== Segment start ==

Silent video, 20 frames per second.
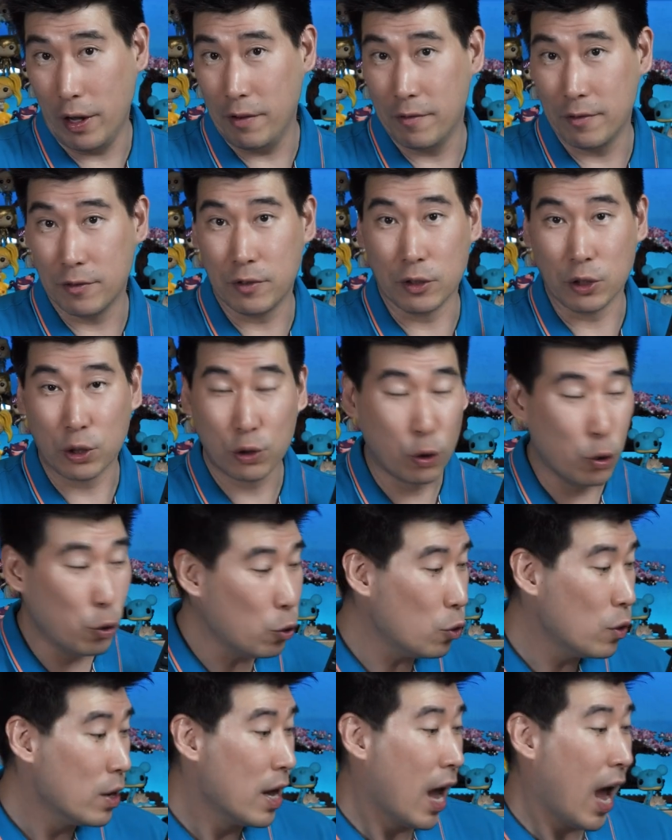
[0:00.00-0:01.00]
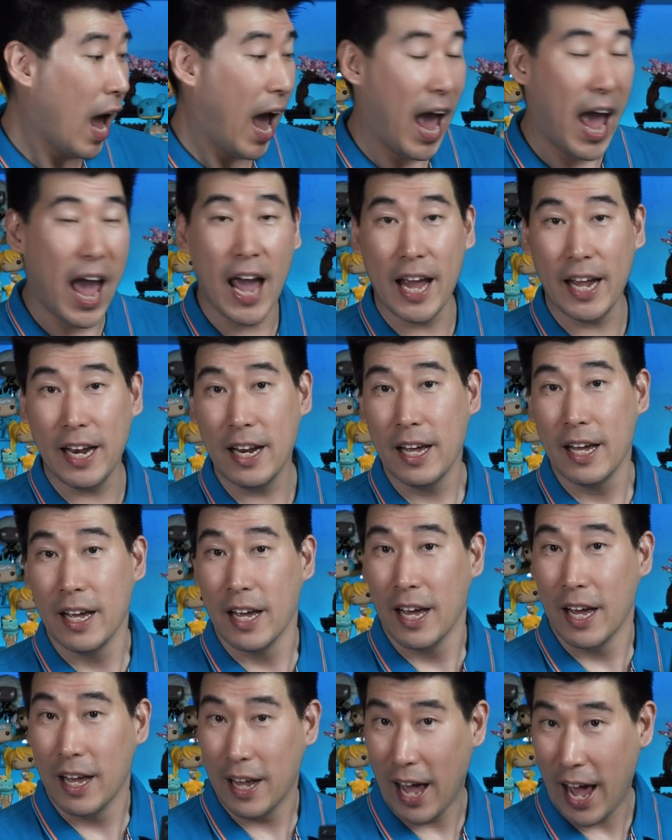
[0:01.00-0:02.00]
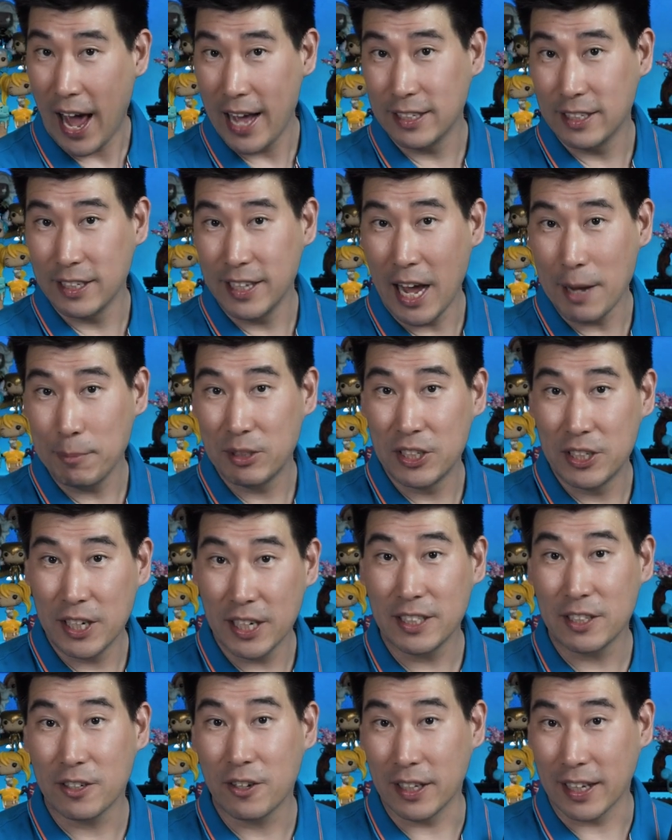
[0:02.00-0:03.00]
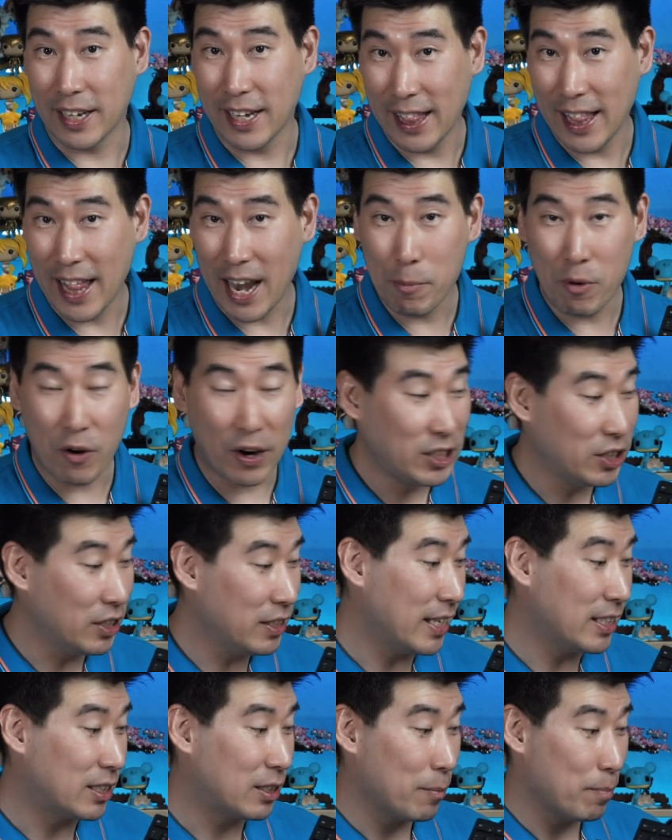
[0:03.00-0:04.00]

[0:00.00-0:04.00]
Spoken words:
even for school. And as the name suggests, it's got collaboration. It's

== Segment end ==

> _WHAT TO PRODUCE_: The lines above must be transcribed exactly, with every picture left out.

> _SOLUTION FOR THIS EXERCISE_:
Silent video, 20 frames per second.
[0:00.00-0:01.00]
[0:01.00-0:02.00]
[0:02.00-0:03.00]
[0:03.00-0:04.00]

[0:00.00-0:04.00]
Spoken words:
even for school. And as the name suggests, it's got collaboration. It's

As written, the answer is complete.